======== Information supplied ========
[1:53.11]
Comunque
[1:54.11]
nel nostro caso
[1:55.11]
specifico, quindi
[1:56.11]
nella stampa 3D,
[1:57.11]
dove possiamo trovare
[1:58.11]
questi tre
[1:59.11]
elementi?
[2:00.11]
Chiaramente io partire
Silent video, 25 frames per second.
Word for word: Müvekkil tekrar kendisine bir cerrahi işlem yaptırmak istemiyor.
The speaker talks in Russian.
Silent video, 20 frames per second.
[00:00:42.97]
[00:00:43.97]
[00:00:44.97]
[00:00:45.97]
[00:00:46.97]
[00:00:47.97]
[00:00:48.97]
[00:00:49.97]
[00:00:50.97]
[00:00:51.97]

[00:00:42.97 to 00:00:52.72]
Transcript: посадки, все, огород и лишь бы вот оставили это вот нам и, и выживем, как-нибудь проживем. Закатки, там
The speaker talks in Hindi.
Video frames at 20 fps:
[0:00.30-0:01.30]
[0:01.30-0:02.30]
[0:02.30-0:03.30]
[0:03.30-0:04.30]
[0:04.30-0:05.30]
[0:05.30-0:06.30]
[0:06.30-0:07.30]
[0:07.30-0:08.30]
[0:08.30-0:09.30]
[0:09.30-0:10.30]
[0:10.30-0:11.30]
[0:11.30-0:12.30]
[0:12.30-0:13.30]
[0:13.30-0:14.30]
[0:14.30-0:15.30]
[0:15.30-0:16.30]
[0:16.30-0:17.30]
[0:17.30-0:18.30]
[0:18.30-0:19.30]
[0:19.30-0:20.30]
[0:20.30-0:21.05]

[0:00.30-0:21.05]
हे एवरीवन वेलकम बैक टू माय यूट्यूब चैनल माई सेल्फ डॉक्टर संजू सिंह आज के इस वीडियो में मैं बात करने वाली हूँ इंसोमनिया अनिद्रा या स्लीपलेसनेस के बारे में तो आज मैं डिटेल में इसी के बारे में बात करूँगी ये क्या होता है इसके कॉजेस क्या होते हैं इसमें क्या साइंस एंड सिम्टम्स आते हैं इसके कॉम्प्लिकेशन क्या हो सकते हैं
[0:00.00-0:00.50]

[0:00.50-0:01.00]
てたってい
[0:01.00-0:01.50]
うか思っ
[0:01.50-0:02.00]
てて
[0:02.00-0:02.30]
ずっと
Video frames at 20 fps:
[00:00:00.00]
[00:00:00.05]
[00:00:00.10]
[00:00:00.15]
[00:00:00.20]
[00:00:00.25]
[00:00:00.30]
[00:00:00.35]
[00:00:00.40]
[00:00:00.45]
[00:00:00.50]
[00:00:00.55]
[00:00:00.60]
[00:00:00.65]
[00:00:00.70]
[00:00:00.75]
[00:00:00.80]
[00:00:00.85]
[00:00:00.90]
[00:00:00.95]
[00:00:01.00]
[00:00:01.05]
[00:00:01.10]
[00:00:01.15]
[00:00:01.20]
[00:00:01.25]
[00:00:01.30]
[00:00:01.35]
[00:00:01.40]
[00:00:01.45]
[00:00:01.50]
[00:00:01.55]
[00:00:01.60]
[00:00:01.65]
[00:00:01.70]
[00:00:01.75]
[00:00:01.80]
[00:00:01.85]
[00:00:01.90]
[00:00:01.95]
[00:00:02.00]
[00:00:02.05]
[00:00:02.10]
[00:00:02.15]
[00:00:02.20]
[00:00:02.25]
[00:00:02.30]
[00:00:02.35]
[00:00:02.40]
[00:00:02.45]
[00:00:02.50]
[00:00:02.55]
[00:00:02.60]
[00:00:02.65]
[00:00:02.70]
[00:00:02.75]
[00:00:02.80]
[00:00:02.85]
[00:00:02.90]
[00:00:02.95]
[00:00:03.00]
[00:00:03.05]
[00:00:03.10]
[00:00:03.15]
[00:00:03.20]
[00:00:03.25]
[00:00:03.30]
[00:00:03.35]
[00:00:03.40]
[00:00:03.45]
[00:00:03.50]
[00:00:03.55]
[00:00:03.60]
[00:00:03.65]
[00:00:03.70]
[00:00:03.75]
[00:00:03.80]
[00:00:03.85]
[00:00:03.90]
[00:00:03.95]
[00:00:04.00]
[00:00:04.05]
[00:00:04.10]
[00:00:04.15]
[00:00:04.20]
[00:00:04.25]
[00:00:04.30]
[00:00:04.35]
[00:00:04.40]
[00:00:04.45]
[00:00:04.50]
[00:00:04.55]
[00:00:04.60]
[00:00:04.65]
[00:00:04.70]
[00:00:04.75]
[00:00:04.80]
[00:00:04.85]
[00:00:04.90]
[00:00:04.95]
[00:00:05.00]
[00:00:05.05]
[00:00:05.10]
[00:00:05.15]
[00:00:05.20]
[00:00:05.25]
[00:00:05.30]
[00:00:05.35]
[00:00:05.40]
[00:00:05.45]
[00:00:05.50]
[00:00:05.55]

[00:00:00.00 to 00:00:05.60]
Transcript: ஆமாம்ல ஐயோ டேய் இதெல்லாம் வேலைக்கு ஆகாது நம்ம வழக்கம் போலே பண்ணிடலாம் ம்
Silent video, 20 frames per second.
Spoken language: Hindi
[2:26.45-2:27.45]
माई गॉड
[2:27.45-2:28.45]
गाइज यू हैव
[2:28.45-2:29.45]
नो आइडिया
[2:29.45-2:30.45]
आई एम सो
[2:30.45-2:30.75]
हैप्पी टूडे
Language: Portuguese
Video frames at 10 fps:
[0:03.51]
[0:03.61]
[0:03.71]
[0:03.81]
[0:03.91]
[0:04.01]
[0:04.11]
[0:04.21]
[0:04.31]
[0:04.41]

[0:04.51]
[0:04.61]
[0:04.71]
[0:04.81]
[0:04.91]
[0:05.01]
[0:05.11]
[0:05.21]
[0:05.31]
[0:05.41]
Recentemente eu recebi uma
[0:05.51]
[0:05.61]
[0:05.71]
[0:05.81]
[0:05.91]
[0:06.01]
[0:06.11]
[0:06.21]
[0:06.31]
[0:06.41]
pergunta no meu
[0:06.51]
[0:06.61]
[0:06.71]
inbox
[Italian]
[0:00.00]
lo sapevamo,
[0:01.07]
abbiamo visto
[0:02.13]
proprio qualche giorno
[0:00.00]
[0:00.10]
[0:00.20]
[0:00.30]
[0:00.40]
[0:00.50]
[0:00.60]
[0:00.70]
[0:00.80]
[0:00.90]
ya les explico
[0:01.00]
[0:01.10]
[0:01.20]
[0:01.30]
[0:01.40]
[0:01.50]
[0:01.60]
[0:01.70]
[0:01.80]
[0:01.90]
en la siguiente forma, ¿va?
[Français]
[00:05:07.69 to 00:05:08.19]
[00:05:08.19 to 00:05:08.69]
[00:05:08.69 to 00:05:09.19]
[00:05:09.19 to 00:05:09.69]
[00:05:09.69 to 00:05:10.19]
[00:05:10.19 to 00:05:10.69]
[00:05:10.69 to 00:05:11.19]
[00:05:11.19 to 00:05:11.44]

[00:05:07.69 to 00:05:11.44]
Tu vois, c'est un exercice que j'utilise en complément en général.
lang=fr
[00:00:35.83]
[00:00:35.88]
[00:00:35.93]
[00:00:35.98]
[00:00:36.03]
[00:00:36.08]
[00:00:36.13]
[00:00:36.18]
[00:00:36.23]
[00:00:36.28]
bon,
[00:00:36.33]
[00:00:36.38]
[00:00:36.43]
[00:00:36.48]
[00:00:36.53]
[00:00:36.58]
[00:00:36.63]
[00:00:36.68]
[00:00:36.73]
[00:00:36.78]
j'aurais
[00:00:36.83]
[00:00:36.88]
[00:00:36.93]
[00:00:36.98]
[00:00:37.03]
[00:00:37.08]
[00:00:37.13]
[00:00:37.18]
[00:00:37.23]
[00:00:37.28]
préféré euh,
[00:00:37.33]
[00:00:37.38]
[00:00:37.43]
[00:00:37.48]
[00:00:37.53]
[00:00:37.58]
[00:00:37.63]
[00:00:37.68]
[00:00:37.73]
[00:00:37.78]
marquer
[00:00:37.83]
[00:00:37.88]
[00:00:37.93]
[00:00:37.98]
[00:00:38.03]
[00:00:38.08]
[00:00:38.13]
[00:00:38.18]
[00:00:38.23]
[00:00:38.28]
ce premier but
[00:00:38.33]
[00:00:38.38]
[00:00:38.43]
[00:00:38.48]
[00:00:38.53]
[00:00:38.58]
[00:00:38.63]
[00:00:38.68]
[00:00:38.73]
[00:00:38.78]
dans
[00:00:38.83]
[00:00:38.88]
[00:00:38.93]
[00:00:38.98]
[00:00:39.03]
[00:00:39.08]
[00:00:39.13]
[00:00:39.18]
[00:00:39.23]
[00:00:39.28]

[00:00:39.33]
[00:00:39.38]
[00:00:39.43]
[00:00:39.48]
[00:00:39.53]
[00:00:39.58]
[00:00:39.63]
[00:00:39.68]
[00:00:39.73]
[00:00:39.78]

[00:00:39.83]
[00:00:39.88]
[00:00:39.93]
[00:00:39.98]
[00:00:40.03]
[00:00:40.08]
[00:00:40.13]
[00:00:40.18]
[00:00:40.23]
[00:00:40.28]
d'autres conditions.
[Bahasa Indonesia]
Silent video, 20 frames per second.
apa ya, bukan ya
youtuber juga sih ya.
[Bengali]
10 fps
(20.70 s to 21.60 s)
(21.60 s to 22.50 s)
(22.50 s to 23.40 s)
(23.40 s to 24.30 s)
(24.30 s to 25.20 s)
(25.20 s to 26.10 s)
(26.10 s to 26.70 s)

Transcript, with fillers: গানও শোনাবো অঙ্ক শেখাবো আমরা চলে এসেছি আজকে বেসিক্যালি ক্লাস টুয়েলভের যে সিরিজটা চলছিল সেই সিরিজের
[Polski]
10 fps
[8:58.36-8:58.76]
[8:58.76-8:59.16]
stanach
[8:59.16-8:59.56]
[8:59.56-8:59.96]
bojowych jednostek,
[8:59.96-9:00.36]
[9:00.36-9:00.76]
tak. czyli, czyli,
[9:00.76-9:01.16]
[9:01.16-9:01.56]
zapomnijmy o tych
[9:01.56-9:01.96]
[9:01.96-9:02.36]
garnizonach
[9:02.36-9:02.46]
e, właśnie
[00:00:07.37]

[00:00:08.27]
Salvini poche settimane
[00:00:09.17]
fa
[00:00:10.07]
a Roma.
========
• [Work required] Print exactly the lines above, between the one holding "[00:00:36.03]" and the one holding "[00:00:39.18]", inclusive, and nothing besides.

• [Completed exercise]
[00:00:36.03]
[00:00:36.08]
[00:00:36.13]
[00:00:36.18]
[00:00:36.23]
[00:00:36.28]
bon,
[00:00:36.33]
[00:00:36.38]
[00:00:36.43]
[00:00:36.48]
[00:00:36.53]
[00:00:36.58]
[00:00:36.63]
[00:00:36.68]
[00:00:36.73]
[00:00:36.78]
j'aurais
[00:00:36.83]
[00:00:36.88]
[00:00:36.93]
[00:00:36.98]
[00:00:37.03]
[00:00:37.08]
[00:00:37.13]
[00:00:37.18]
[00:00:37.23]
[00:00:37.28]
préféré euh,
[00:00:37.33]
[00:00:37.38]
[00:00:37.43]
[00:00:37.48]
[00:00:37.53]
[00:00:37.58]
[00:00:37.63]
[00:00:37.68]
[00:00:37.73]
[00:00:37.78]
marquer
[00:00:37.83]
[00:00:37.88]
[00:00:37.93]
[00:00:37.98]
[00:00:38.03]
[00:00:38.08]
[00:00:38.13]
[00:00:38.18]
[00:00:38.23]
[00:00:38.28]
ce premier but
[00:00:38.33]
[00:00:38.38]
[00:00:38.43]
[00:00:38.48]
[00:00:38.53]
[00:00:38.58]
[00:00:38.63]
[00:00:38.68]
[00:00:38.73]
[00:00:38.78]
dans
[00:00:38.83]
[00:00:38.88]
[00:00:38.93]
[00:00:38.98]
[00:00:39.03]
[00:00:39.08]
[00:00:39.13]
[00:00:39.18]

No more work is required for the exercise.